State v. Emmett

HOWE, Associate Chief Justice,

dissenting.

I dissent. I would affirm defendant’s conviction of sodomy upon a child.

First, I disagree with the majority’s assertion that it was not necessary for defendant’s counsel to make an objection when the trial judge took defendant’s motion to dismiss under advisement. The majority writes:

We have never required criminal defendants who have properly presented a *788claim1 to take exception2 to a trial court’s erroneous ruling in order to preserve the issue on appeal. Rather, our case law establishes that the doctrine of waiver has application if defendants fail to raise claims 3 at the appropriate time at the trial level, so the trial judge has an opportunity to rule on the issue....

I cannot accept this reasoning. The trial judge did not make an erroneous ruling. Instead, he made no ruling. When the judge took the motion to dismiss under advisement and directed defendant to put on his defense to the sexual abuse charge, I believe it was incumbent on defendant’s counsel to object so that the judge was alerted to the potential prejudice to defendant. This is exactly what the majority in the second sentence of the above quote seems to say is required. Defendant’s counsel by his silence did not accord the trial judge the required opportunity to stop and examine this procedure. Rule 20, Utah Rules of Criminal Procedure, states:

Exceptions to rulings or orders of the court are unnecessary. It is sufficient that a party state his objections to the actions of the court and the reasons therefor. If a party has no opportunity to object to a ruling or order, the absence of an objection shall not thereafter prejudice him.

(Emphasis added.)

In State v. Stone, 18 Utah 2d 289, 422 P.2d. 194 (1967), the appellant complained that the trial court had admitted documentary evidence reserving the right to reconsider unless the lack of foundation was rectified or the evidence was connected up. This court held that it was incumbent upon the appellant’s counsel to call to the attention of the court that it had admitted the evidence subject to reservations and to request a final ruling on the admissibility. Otherwise, said this court, “one easily could invite error by silence.” 18 Utah 2d at 291, 422 P.2d at 195; see also State v. Barella, 714 P.2d 287, 288 (Utah 1986) (defense counsel was required to timely object to any limitation counsel believed the trial court had imposed in the cross-examination of a witness).

Second, I would not reach the issues raised by defendant as to prosecutorial misconduct. The record clearly indicates that defendant’s counsel made a purposeful, strategic decision not to object when the alleged misconduct occurred. At the hearing held on defendant’s motion for a new trial, counsel contended that the prosecutor was guilty of misconduct when he made reference to defendant’s prior conviction of a felony to prove that he had committed the crime with which he was now charged. Moreover, counsel contended that the prosecutor erred in questioning defendant whether he had been coached by his counsel as to what he should say when testifying. Defense counsel then admitted that he had purposely not objected to the alleged misconduct because:

You know, if you can — if defense counsel gets up and objects to that line of questioning, it only reinforces the line of questioning in the minds of the jury, and I don’t think that we should be prejudiced by electing not to object to something that is obviously inappropriate — an inappropriate line of questioning.

(Emphasis added.) Defense counsel then suggested to the trial court that if counsel’s decision not to object was poor judgment, the court should find ineffective assistance of counsel.

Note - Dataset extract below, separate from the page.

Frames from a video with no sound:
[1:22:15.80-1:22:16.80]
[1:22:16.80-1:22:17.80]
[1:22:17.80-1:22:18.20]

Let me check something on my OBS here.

The trial court denied the motion for a new trial, stating:

I think counsel undertook a tactical decision not to object, and I think that’s counsel’s right to do that. If counsel felt like he was being prejudiced or his position was being prejudiced by the comments, then the law requires you to stand up and say so and let the jury know that and let — and to do it at a time when the judge can do something about *789it. To sit quietly and let the argument go on and then raise it later and say, “We get a new trial because I didn’t object,” to me makes no sense at all. If such were the case, no trial would ever be concluded.

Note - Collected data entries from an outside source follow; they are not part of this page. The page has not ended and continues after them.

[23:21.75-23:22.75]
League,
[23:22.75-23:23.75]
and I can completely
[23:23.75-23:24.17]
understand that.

The judge then observed that the case had been well tried, well argued, and well researched. He found nothing in the conduct of defense counsel which would indicate he was not effective. He suggested that had he been defense counsel, he might well have made the same decision not to object. He stated that the prosecutorial conduct, although not proper, was not of the type which would convince a jury that it ought to abandon its legal responsibilities and disregard the instructions and the evidence and decide the guilt of defendant on some other basis. He concluded that he did not think the misconduct caused the jury to arrive at a different conclusion than it would have otherwise done.

In view of defense counsel’s admission, I cannot join the majority in finding plain error and ordering a new trial. There is no plain error under our case law. State v. Bullock, 791 P.2d 155, 159 (Utah 1989). The majority has not considered the admission or the trial judge’s thoughtful comments at the hearing on the motion for a new trial. I would affirm the judge’s decision not to grant a new trial, there being no abuse of discretion.

ZIMMERMAN, J., concurs in the dissenting opinion of Associate Chief Justice HOWE.

.I assume that “raise claims” means to object.

. I assume the word "claim" means a motion.

. I assume "take exception" means to object, since rule 46, Utah Rules of Civil Procedure, provides that exceptions are unnecessary.